**ASSIGNMENT:** Copy every entry as is. Leave images out.

(Records from a dataset)
____

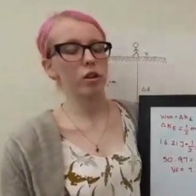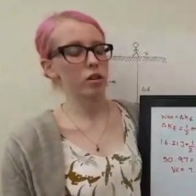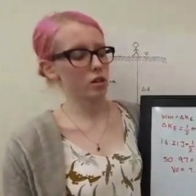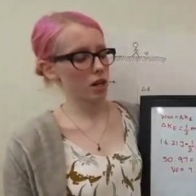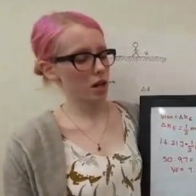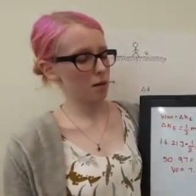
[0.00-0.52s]

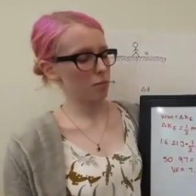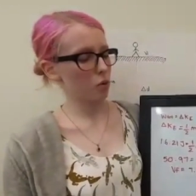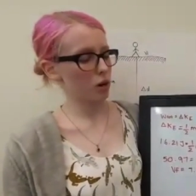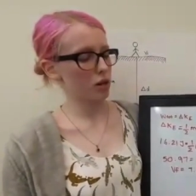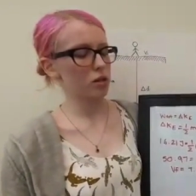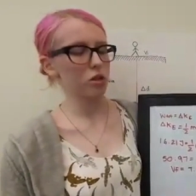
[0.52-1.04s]

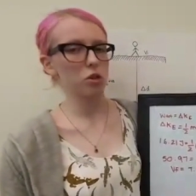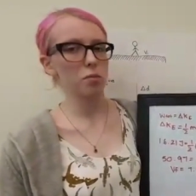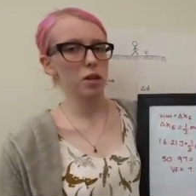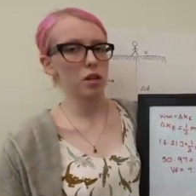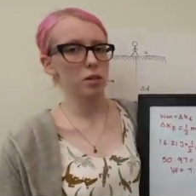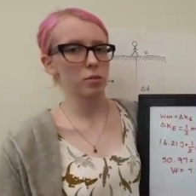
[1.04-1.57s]
13.2
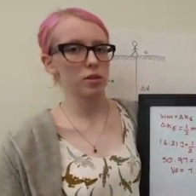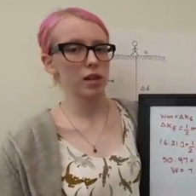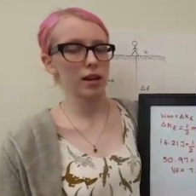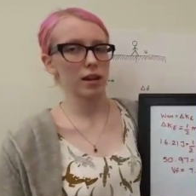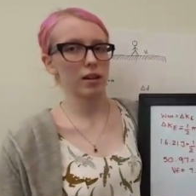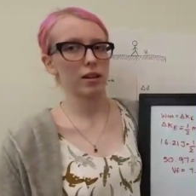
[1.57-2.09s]
meters per
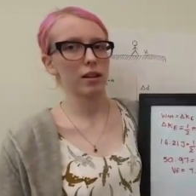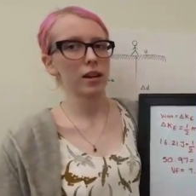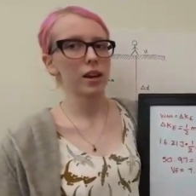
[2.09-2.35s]
second.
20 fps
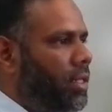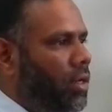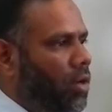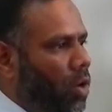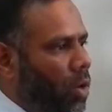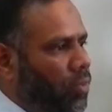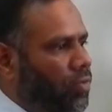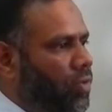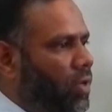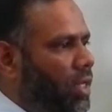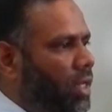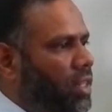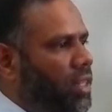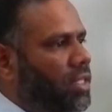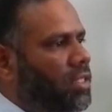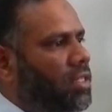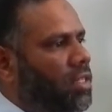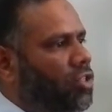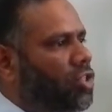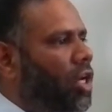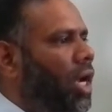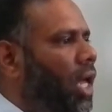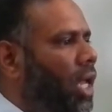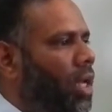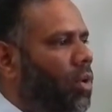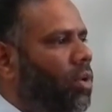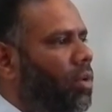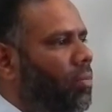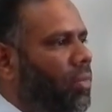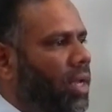Hopefully, this
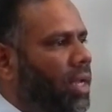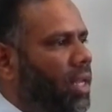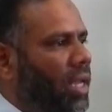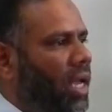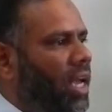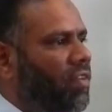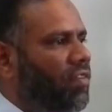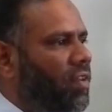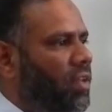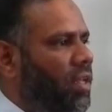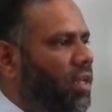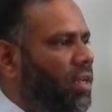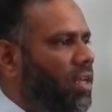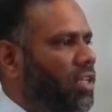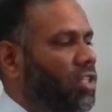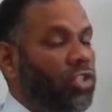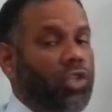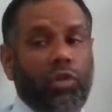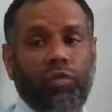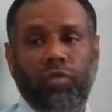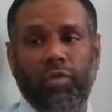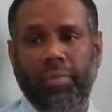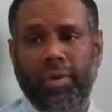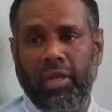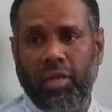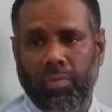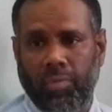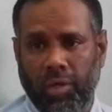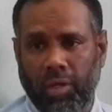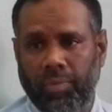inshallah will make life a lot easier for
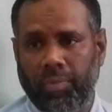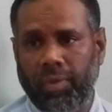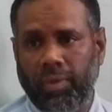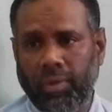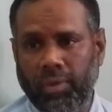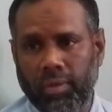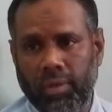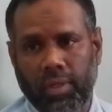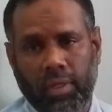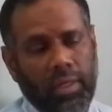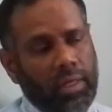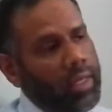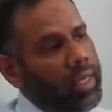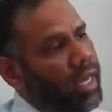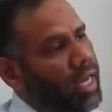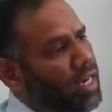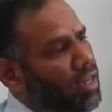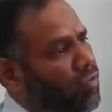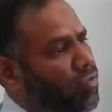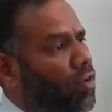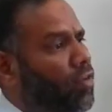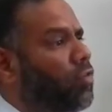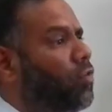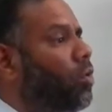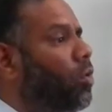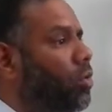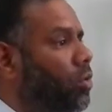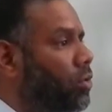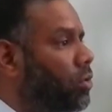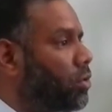many people. And if, of
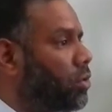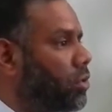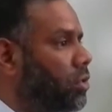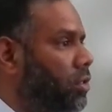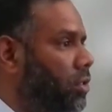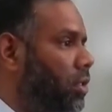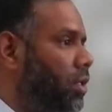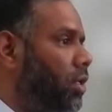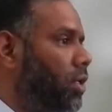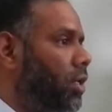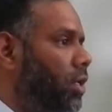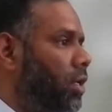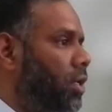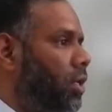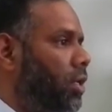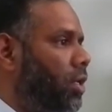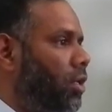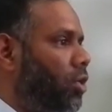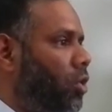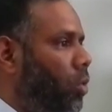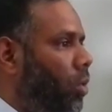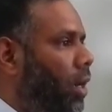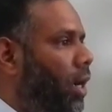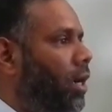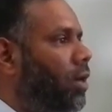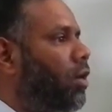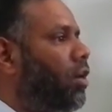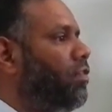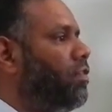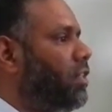course, you
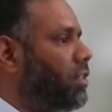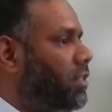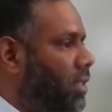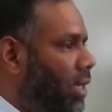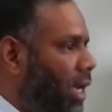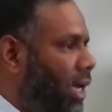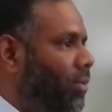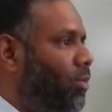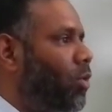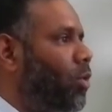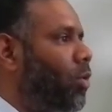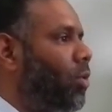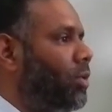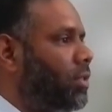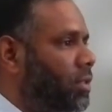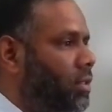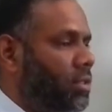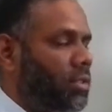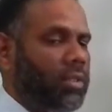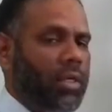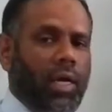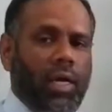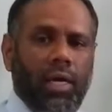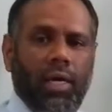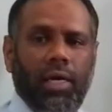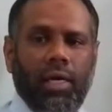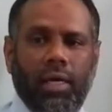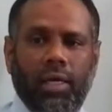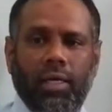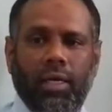are of the type who was,
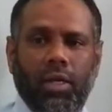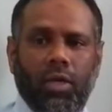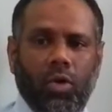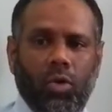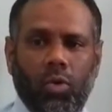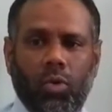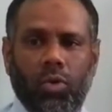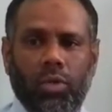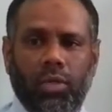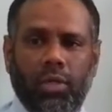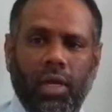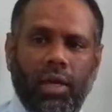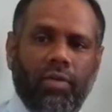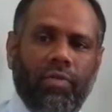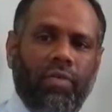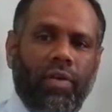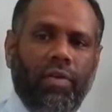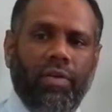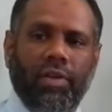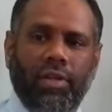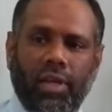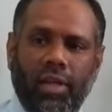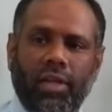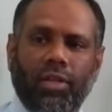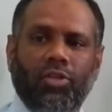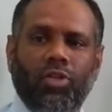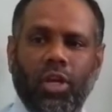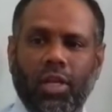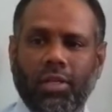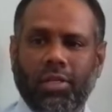uh, you know, who are very
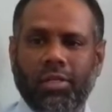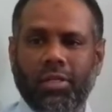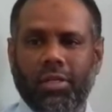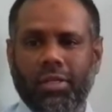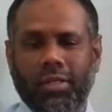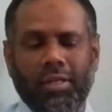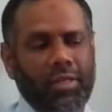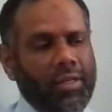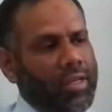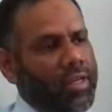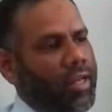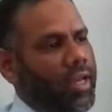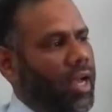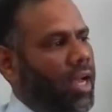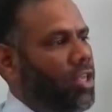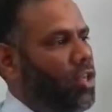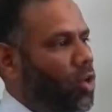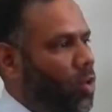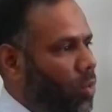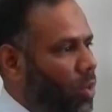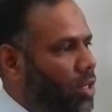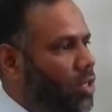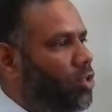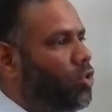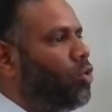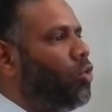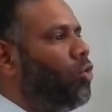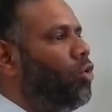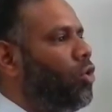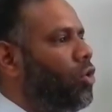diligent and you want
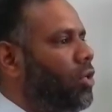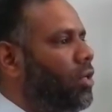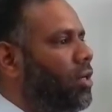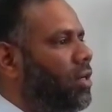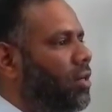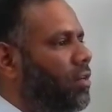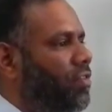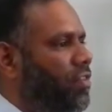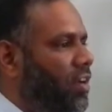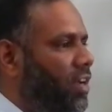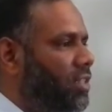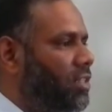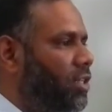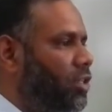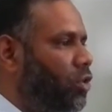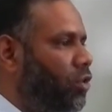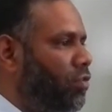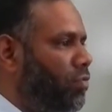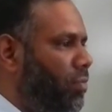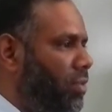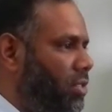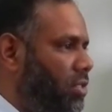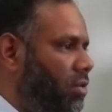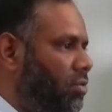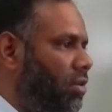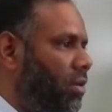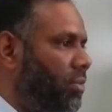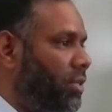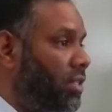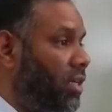to do your fast that you have missed
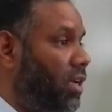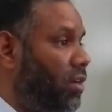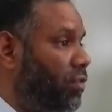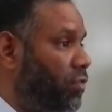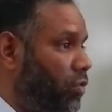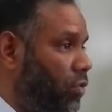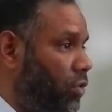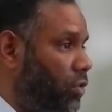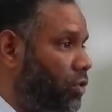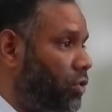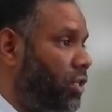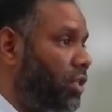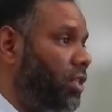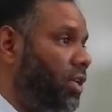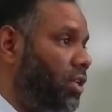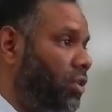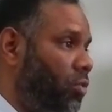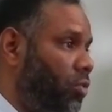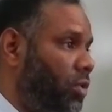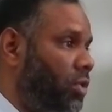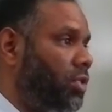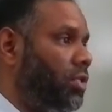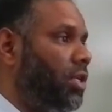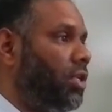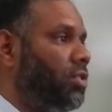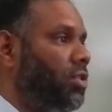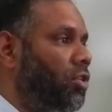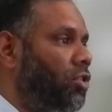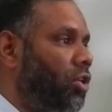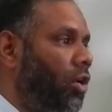in Ramadan first and then do the
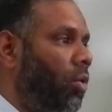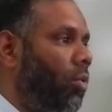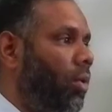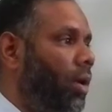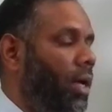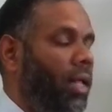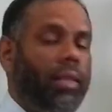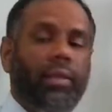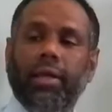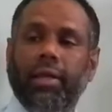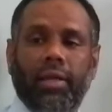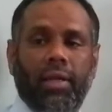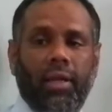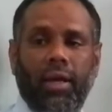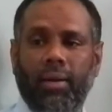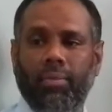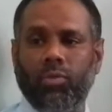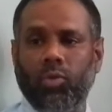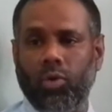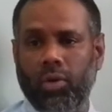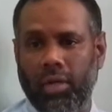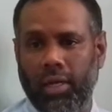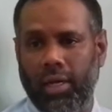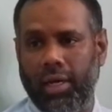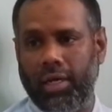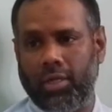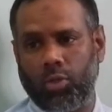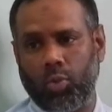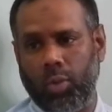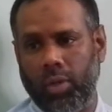six in Shawwal, then
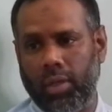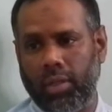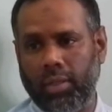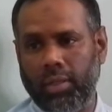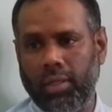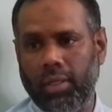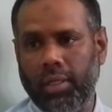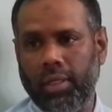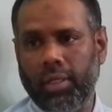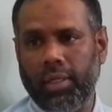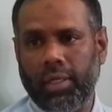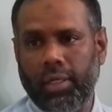Alhamdulillah as well.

____

**REPLY TO THE TASK:**
[0.00-0.52s]

[0.52-1.04s]

[1.04-1.57s]
13.2
[1.57-2.09s]
meters per
[2.09-2.35s]
second.
20 fps
Hopefully, this
inshallah will make life a lot easier for
many people. And if, of
course, you
are of the type who was,
uh, you know, who are very
diligent and you want
to do your fast that you have missed
in Ramadan first and then do the
six in Shawwal, then
Alhamdulillah as well.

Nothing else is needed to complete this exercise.